While the report didn’t specifically address COVID-19 issues, best practices at nursing homes have been under particular scrutiny as COVID-19 has ravaged the state, killing more than 1,400 people in these facilities.
“We know that with congregate living, the virus can more easily spread,” Gov. Roy Cooper said at a Tuesday press briefing. “And this administration is working hard to prevent that and working hard to save lives. And we consider it a priority.”
Mandy Cohen, state DHHS director, cited the state’s record in monitoring nursing-home inspections Monday as part of a national virus-protection initiative to check all such facilities.
“We completed surveys of all of our nursing homes, actually a month ahead of schedule, and continue to serve nursing homes to make sure that inspections are going well there, to make sure that they’re following the protocols that are needed to protect both the patients who are there as well as the staff,” Cohen said.
Centers for Medicare and Medicaid Services – OIG Report Full (PDF)
DHHS: CMS inspectors ill-informed
The CMS report further stated that North Carolina lacks a standard life-safety training program for staff of nursing homes, and didn’t conduct surveys on life safety more often than once every eight to 15 months, even at centers facing a higher risk.
In response to the federal report, state DHHS officials said that the federal inspectors were not properly trained or well-informed about some of the health and safety requirements for nursing homes.
“There were a number of items identified as ‘deficient’ by OIG reviewers that trained and experienced state surveyors were either unable to substantiate or did not agree the item was not noncompliant,” DHHS’s Haight Connor said Tuesday.
Generally, state DHHS staff carry out inspections of nursing homes in North Carolina, passing that information on to CMS for use in star ratings or disciplinary actions.
All: More money needed
Among other findings, the report says North Carolina would need more resources to perform more frequent checks of safety and emergency preparedness than those required by CMS. There’s agreement on that point from CMS, the state, and the North Carolina Health Care Facilities Association, a nursing home trade organization.

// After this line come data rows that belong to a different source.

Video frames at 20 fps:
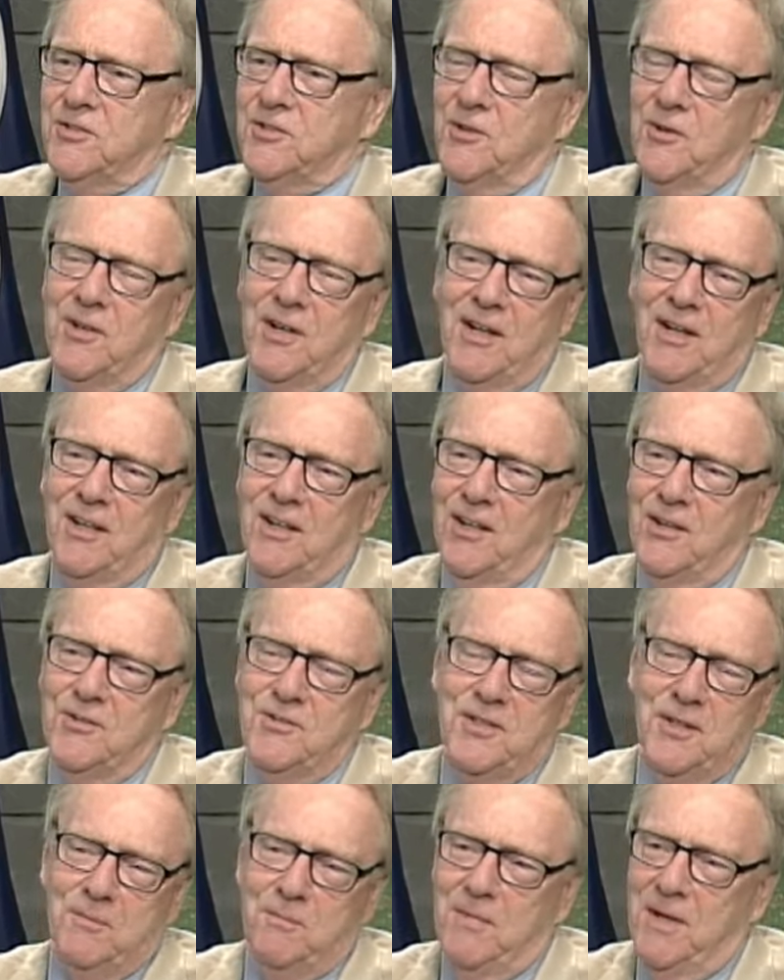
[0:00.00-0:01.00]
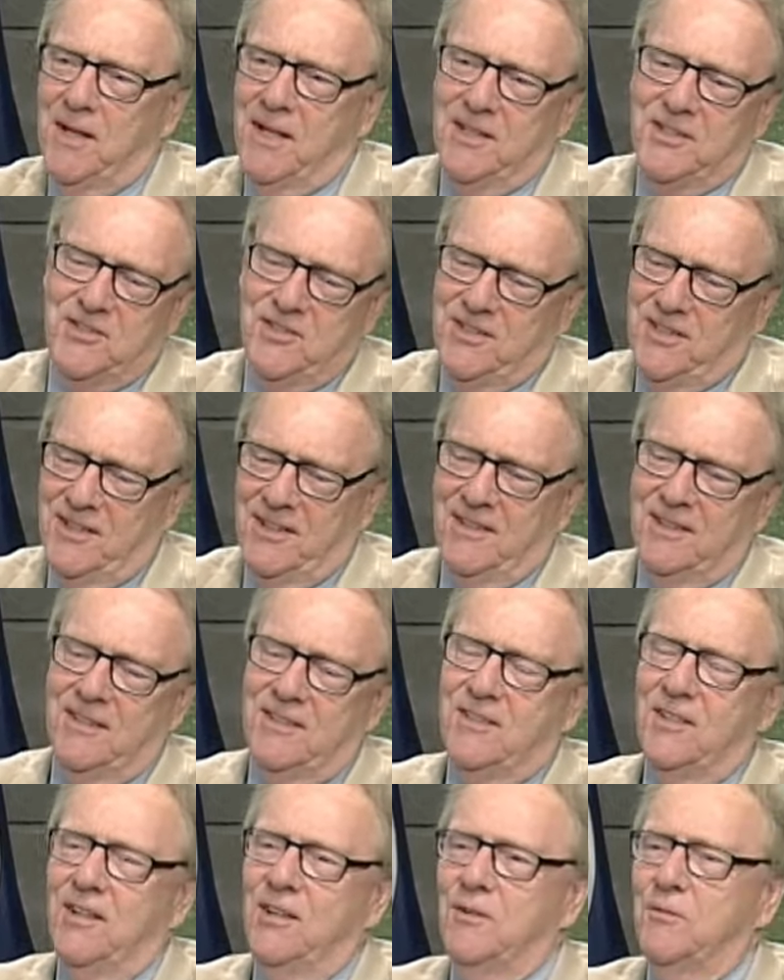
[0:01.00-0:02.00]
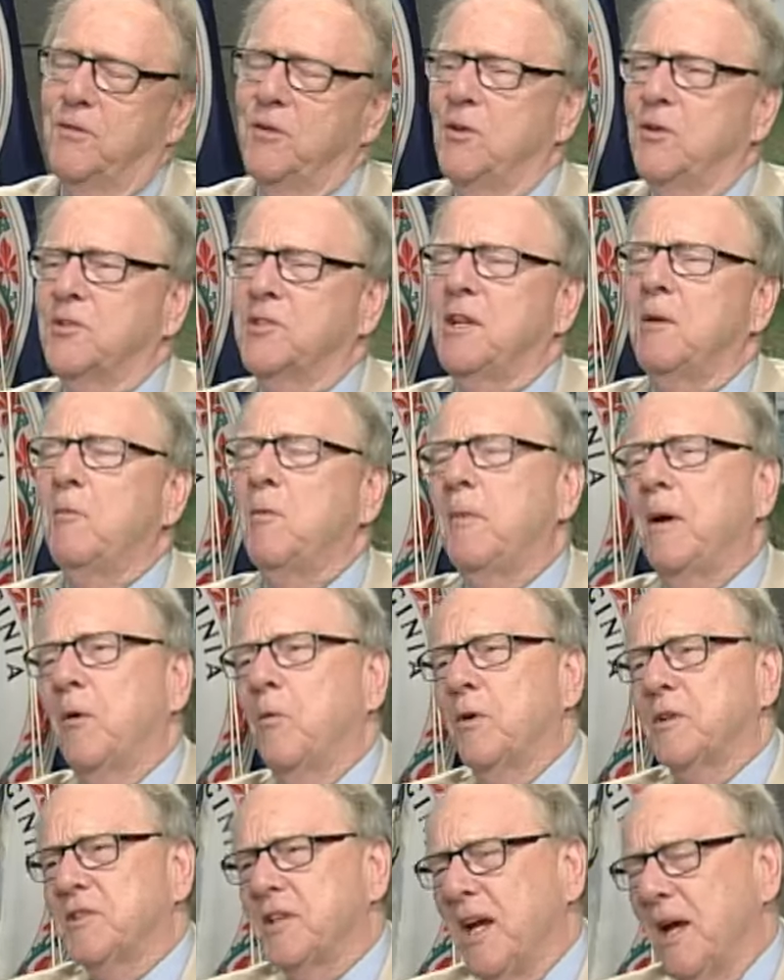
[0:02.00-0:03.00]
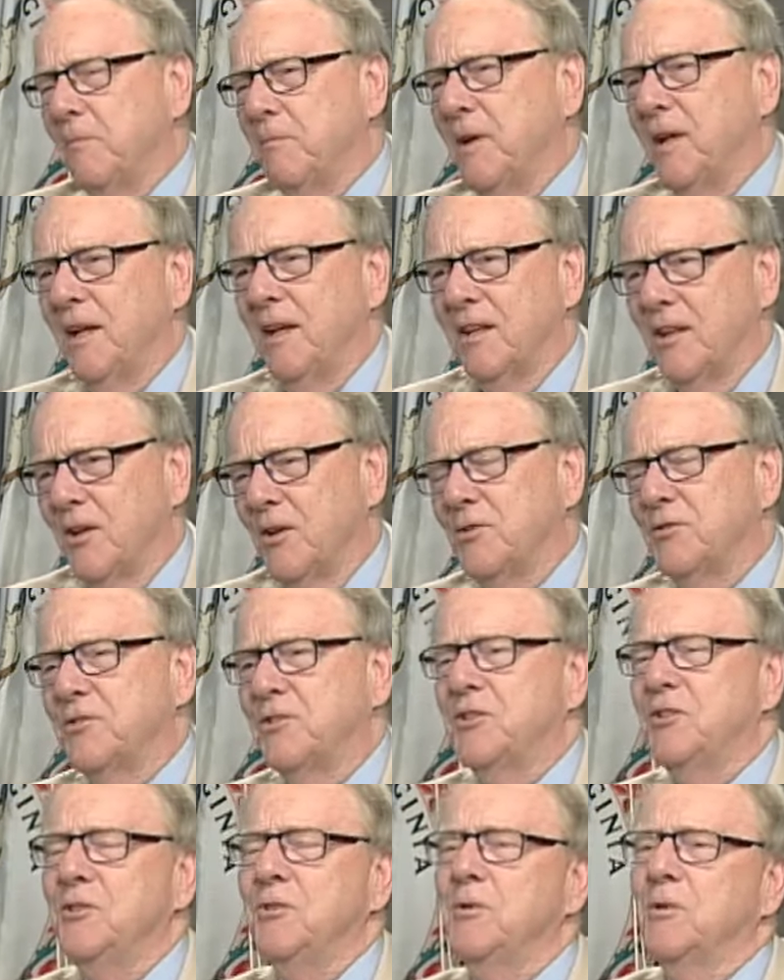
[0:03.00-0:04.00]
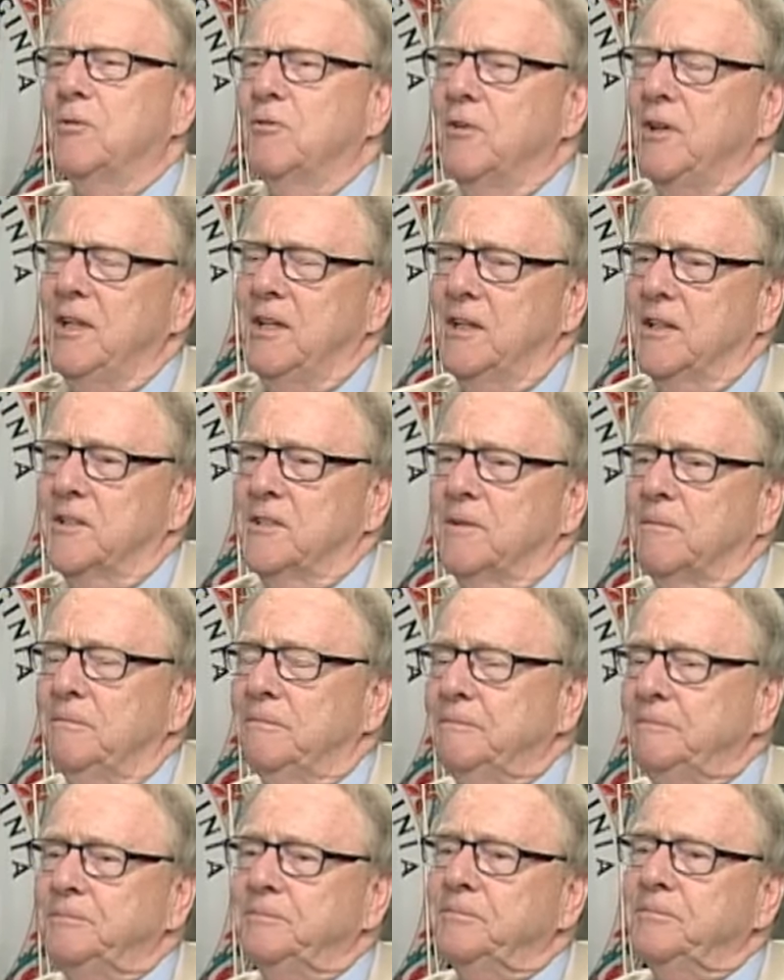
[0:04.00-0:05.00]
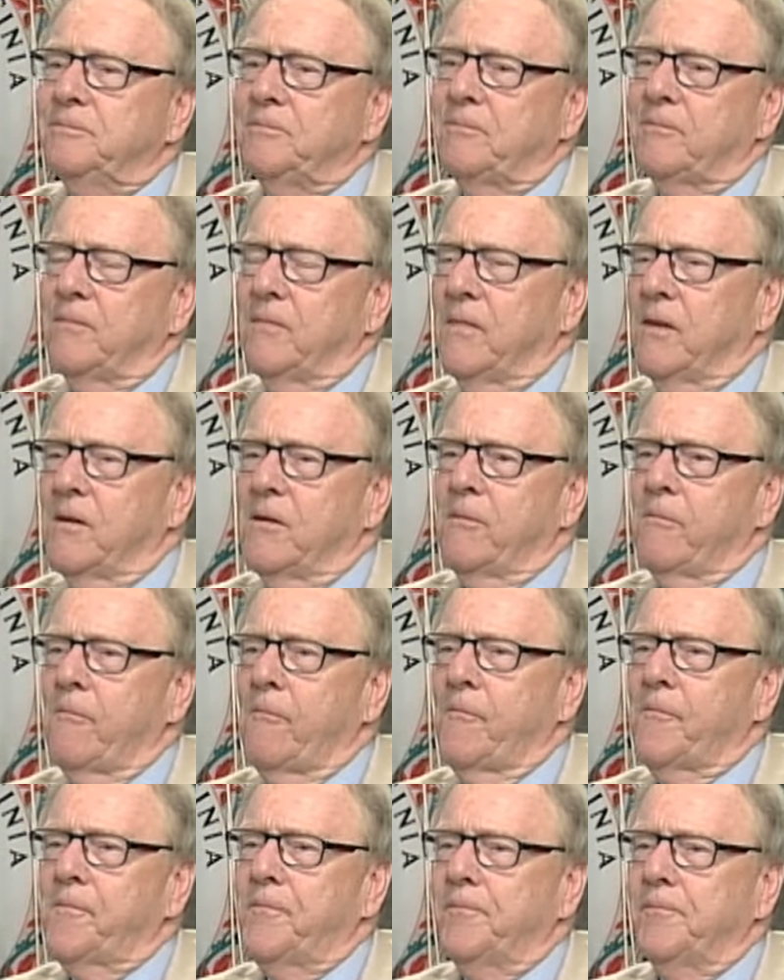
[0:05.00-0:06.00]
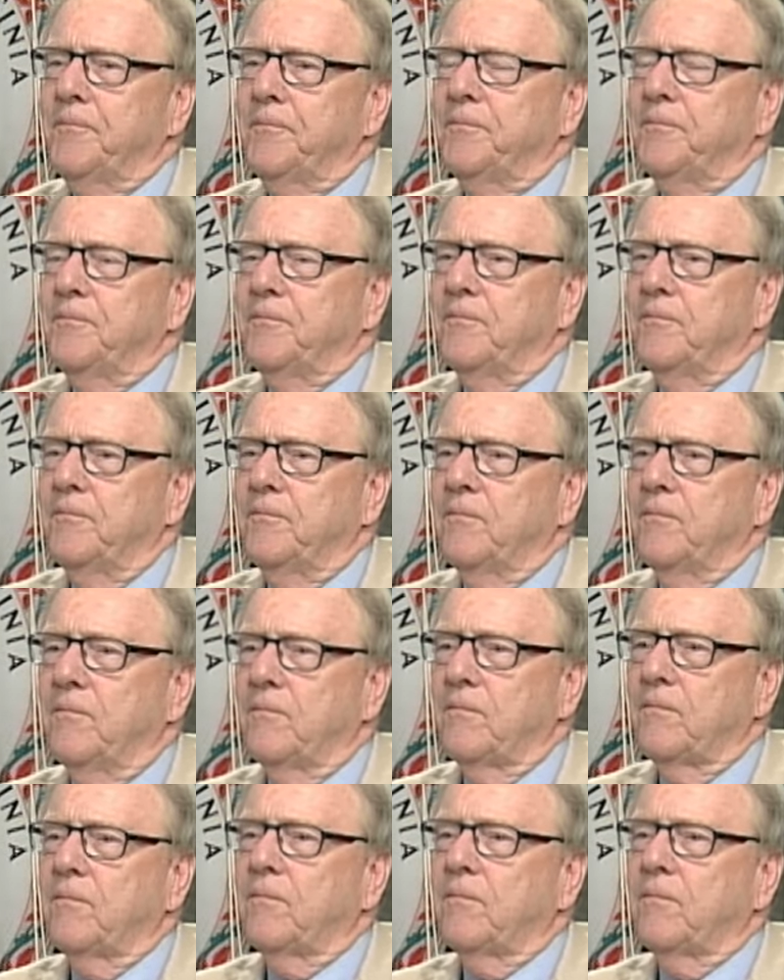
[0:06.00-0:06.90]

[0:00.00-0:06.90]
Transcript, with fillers: So, in our closing minutes, tell, tell our viewers some about what's happening in those two arenas. Sure. Groundwater, um, we talk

“As the report highlights, North Carolina’s nursing homes need greater resources and a more stable workforce,” said Adam Sholar, president and CEO of the association.
“Those are critical issues for our nursing facilities and we will continue to advocate for additional assistance from the state and federal government to address these concerns.”

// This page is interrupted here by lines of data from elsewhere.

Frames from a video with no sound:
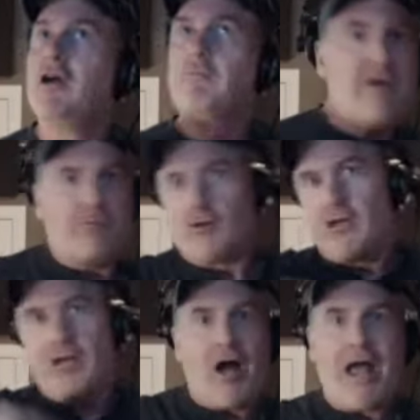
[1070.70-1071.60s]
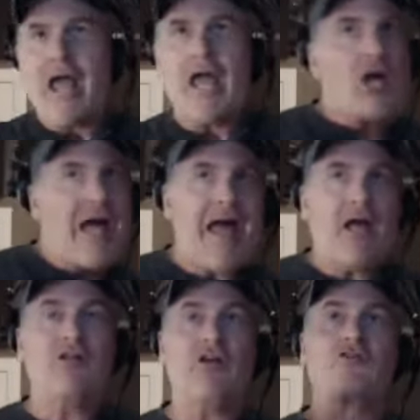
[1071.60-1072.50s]
people, hey,
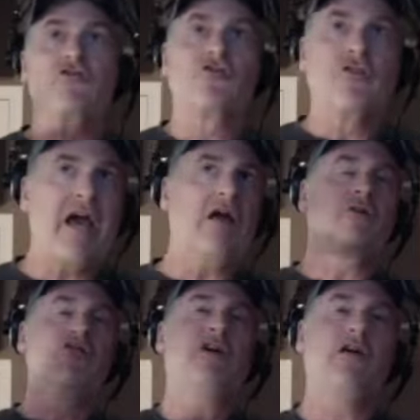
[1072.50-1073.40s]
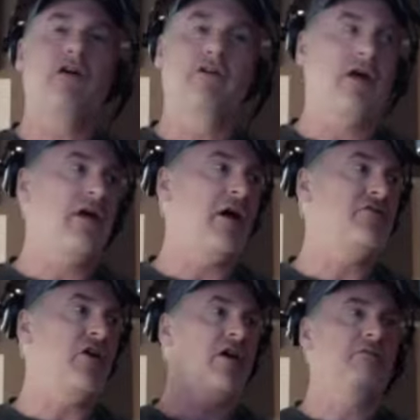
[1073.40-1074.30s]
it's there's an energy here that
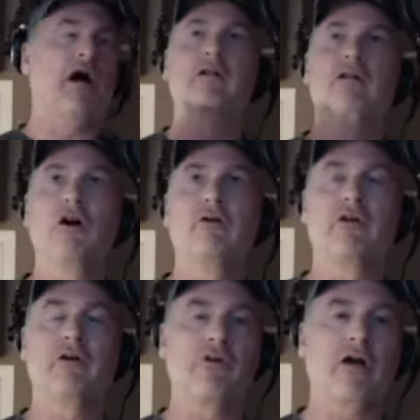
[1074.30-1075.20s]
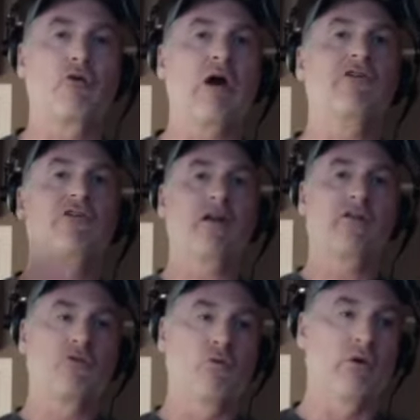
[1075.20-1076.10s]
I love, and I gravitated
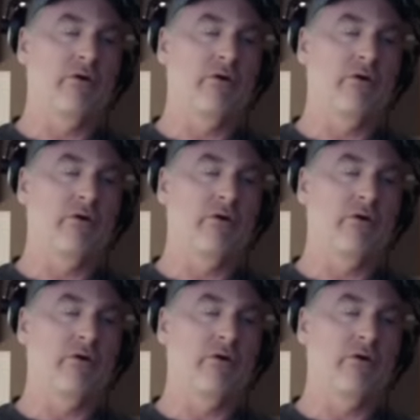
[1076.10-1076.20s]
toward it,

Lauren Zingraff, executive director of the nonprofit elder advocate agency Friends of Residents in Long Term Care, noted that shortfalls in staffing noted in the report can have particularly devastating effects in nursing homes.
Short staffing a factor
“Nursing homes are short-staffed, and have a high turnover rate,” Zingraff said in an email. “Staff are not paid a living wage, are part-time, and without any benefits. They are expected to take care of residents’ needs and it is not surprising (albeit not excusable) that certain safety protocols or policies are neglected.”
Hard-pressed staff may lose track of proper emergency-management techniques as they face over-stretched colleagues, frequent turnover, and little paid training, Zingraff said.
Sampling of nursing homes criticized
Sholar and state officials also took aim at the CMS approach of using a “nonstatistical sample” to choose 20 from the 427 skilled nursing centers across North Carolina.
Factors that went into the choices included high-risk deficiencies reported to CMS and the threat of environmental phenomena — extreme heat, wildfires and hurricanes — with an eye to the homes’ geographical locations, CMS said.
“We agree with the state that this is not the most effective way to measure the level of emergency preparedness at North Carolina’s nursing homes,” Sholar said.
CMS officials responded that the agency carried out the audit based on generally accepted standards used by governments, designed to obtain “sufficient, appropriate evidence to provide a reasonable basis for our findings and conclusions.”
Rose Hoban contributed reporting to this story.